Greedy
Algorithms

Let 𝒫 denote the EDF schedule. Suppose there is an optimal schedule 𝒪 ≠ 𝒫. Both can be assumed to have no idle time (idle time never helps). Since 𝒪 ≠ 𝒫, there exist two consecutively scheduled tasks aᵢ and aⱼ in 𝒪 where i > j (i.e., aᵢ appears before aⱼ but has a later deadline: dᵢ ≥ dⱼ).

Let 𝒪' be the schedule obtained by swapping aᵢ and aⱼ. We claim max lateness doesn't increase:

• All other tasks are unaffected.
• Task aⱼ finishes earlier in 𝒪' → its lateness ↓ or stays 0.
• Task aᵢ finishes at time fⱼ (the old finish time of aⱼ) in 𝒪'. If it's not late, great. If it is late: l'ᵢ = fⱼ − dᵢ ≤ fⱼ − dⱼ = lⱼ (since dᵢ ≥ dⱼ). So its lateness is at most the lateness of aⱼ in the original schedule 𝒪.

Therefore swapping never increases maximum lateness. Starting from 𝒪, we can reach 𝒫 by at most C(n,2) swaps (cf. bubble sort), and max lateness never increases. So 𝒫 is also optimal.

Base case: n = 1 is trivial.

Inductive step: Assume the claim holds for n−1 tasks. Consider n tasks.

If H contains all n tasks, it's clearly optimal. Otherwise, suppose task aₖ was the first task removed when we added some task aᵢ. This means the total processing time of tasks {a₁,…,aᵢ} exceeds dᵢ, and aₖ was the longest among them.

Key claim: There is an optimal solution O that does not include aₖ. Suppose some optimal O' does include aₖ. Since Σⱼ₌₁ᵢ tⱼ > dᵢ, not all of a₁,…,aᵢ can be in O'. So some task aₗ (1≤l≤i) is absent from O'. Replace aₖ with aₗ in O': since tₖ ≥ tₗ (aₖ was max), the total processing time only decreases. All tasks a₁,…,aᵢ remain feasible, and tasks after aᵢ are scheduled no later than before (since tₖ ≥ tₗ means the swap doesn't push them out). So the resulting O is also optimal and excludes aₖ.

By the induction hypothesis, the greedy algorithm on A\{aₖ} is optimal for A\{aₖ} — and it produces exactly H. Since O ⊆ A\{aₖ}, |H| = |O|, so H is optimal for the original problem.

Let C = {C₁,…,Cₖ} be the k-clustering produced by the algorithm.

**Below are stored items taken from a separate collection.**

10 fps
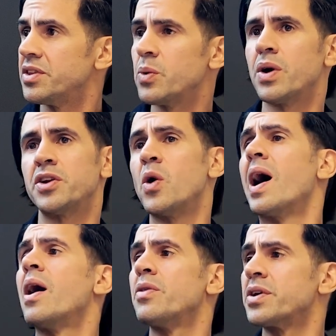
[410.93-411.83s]
They want to know
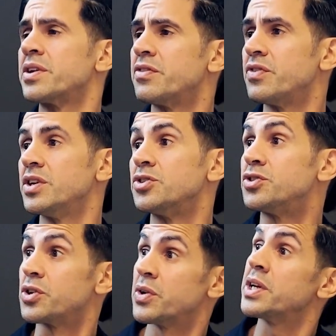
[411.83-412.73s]
how they're going to feel
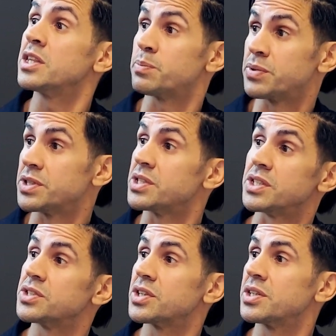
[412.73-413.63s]
during the
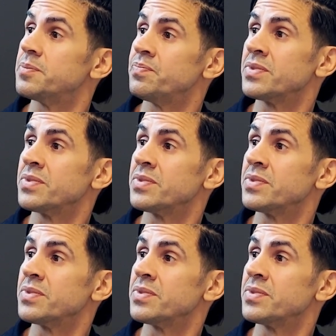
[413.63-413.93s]
procedure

The spacing of C is d* — the (k−1)th most expensive MST edge weight.

Consider any other k-clustering C' = {C'₁,…,C'ₖ}. We must show spacing(C') ≤ d*.

Since C ≠ C', there is some cluster Cᵣ ∈ C that is not a subset of any cluster in C'. Therefore Cᵣ contains two points pᵢ and pⱼ that lie in different clusters in C' — say pᵢ ∈ C'ₛ and pⱼ ∈ C'ₜ with s ≠ t.

Since pᵢ and pⱼ ended up in the same cluster Cᵣ in C, Kruskal must have connected them via a path P in the MST before stopping. Every edge on P has weight ≤ d* (since all MST edges were added before the k−1 heaviest ones were "cut").

Now pᵢ ∈ C'ₛ but pⱼ ∉ C'ₛ. Walking along path P from pᵢ to pⱼ, there must be a first vertex p' that is not in C'ₛ. Let p be the vertex immediately before p' on P. Then d(p, p') ≤ d*, and p ∈ C'ₛ while p' ∈ C'ₜ for some t ≠ s. So d(p, p') is a distance between different clusters in C'.

Therefore: spacing(C') ≤ d(p, p') ≤ d*.